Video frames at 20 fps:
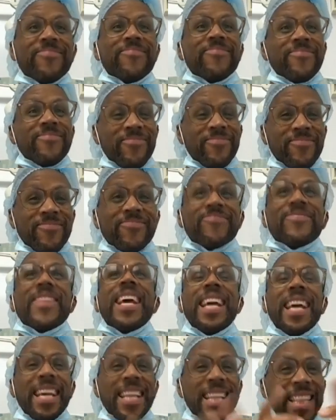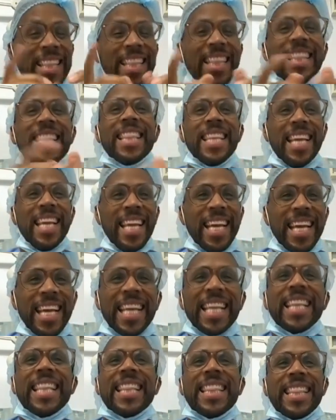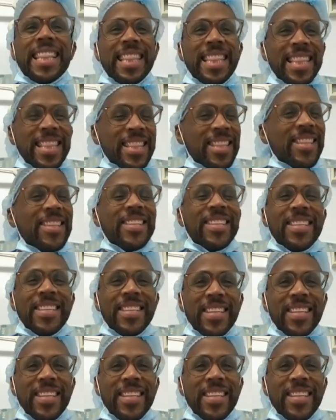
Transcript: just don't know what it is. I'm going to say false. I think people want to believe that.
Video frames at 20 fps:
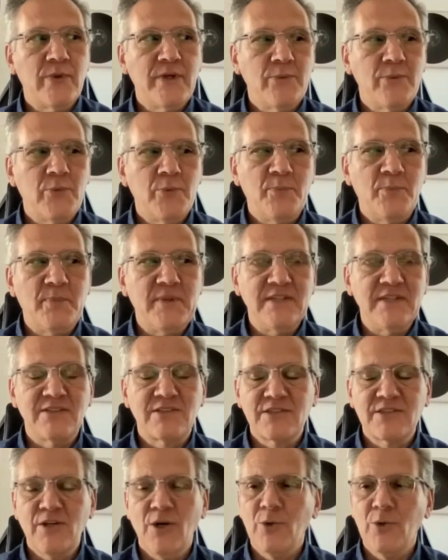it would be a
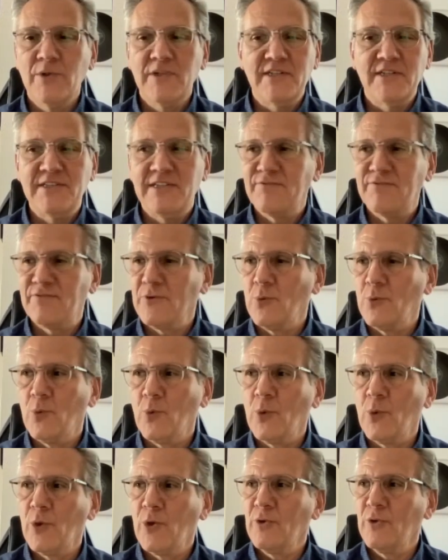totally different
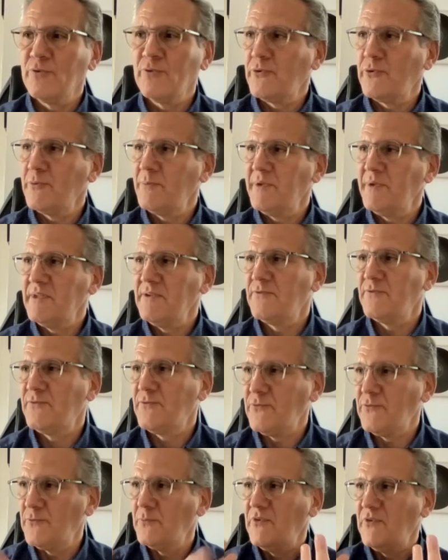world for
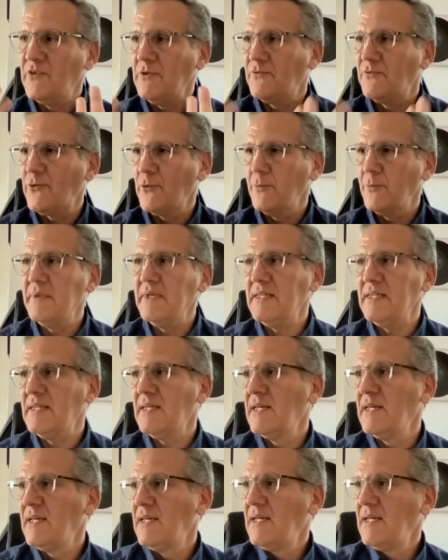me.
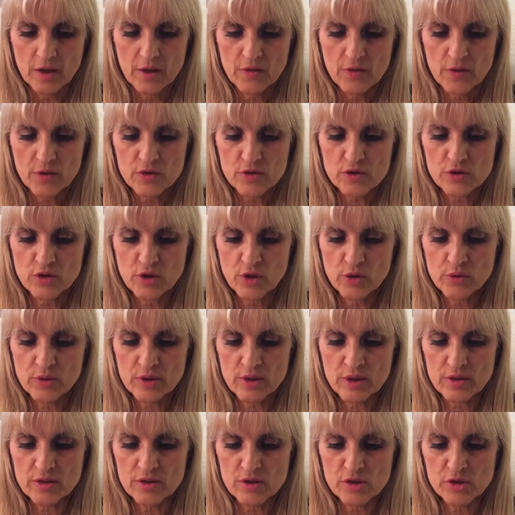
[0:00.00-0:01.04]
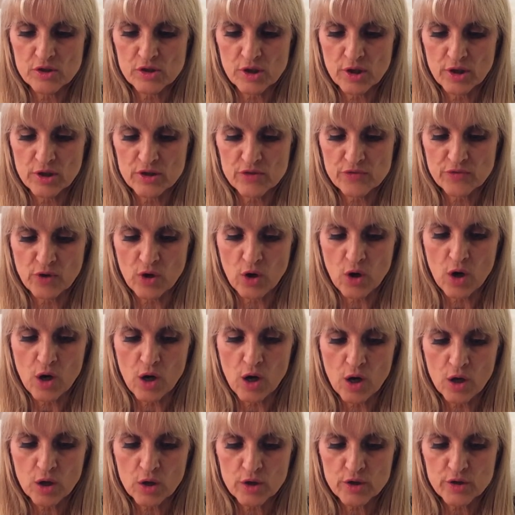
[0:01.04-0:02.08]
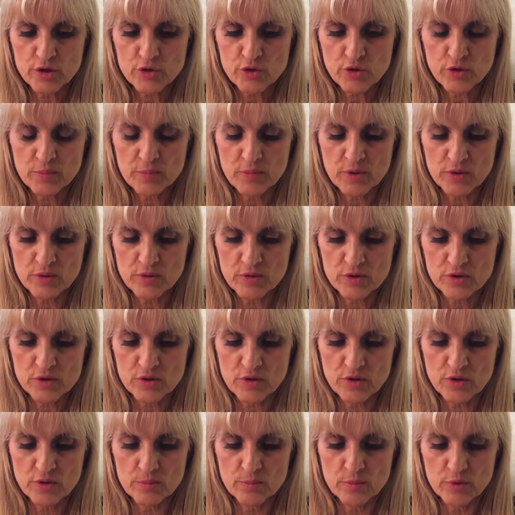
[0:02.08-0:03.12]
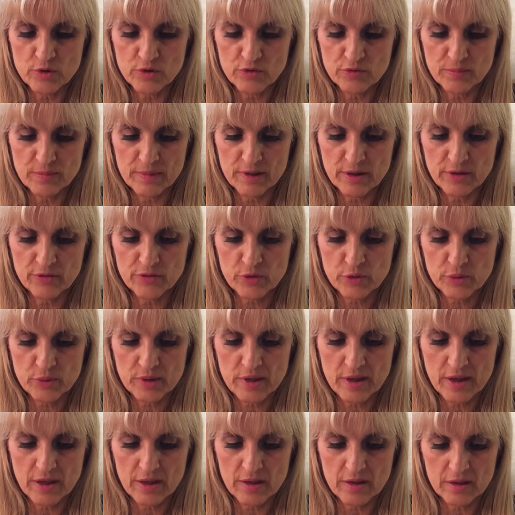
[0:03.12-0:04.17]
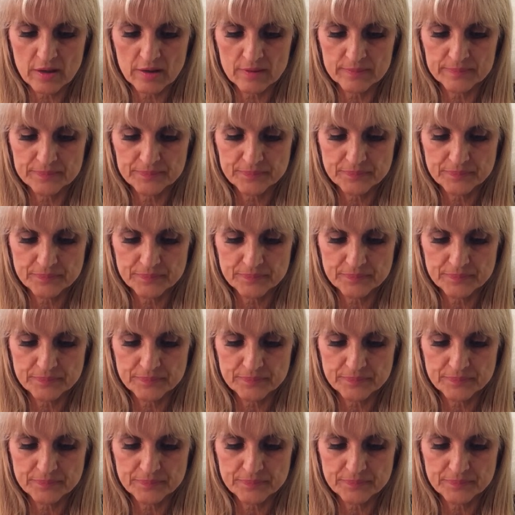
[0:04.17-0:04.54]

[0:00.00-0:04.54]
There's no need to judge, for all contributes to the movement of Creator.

──────

#### Your objective
Write out exactly the lines beginning with the line that holds "[0:00.00-0:01.04]" and ending with the final line of the data, both ends included, without the pictures.

#### Answer below
[0:00.00-0:01.04]
[0:01.04-0:02.08]
[0:02.08-0:03.12]
[0:03.12-0:04.17]
[0:04.17-0:04.54]

[0:00.00-0:04.54]
There's no need to judge, for all contributes to the movement of Creator.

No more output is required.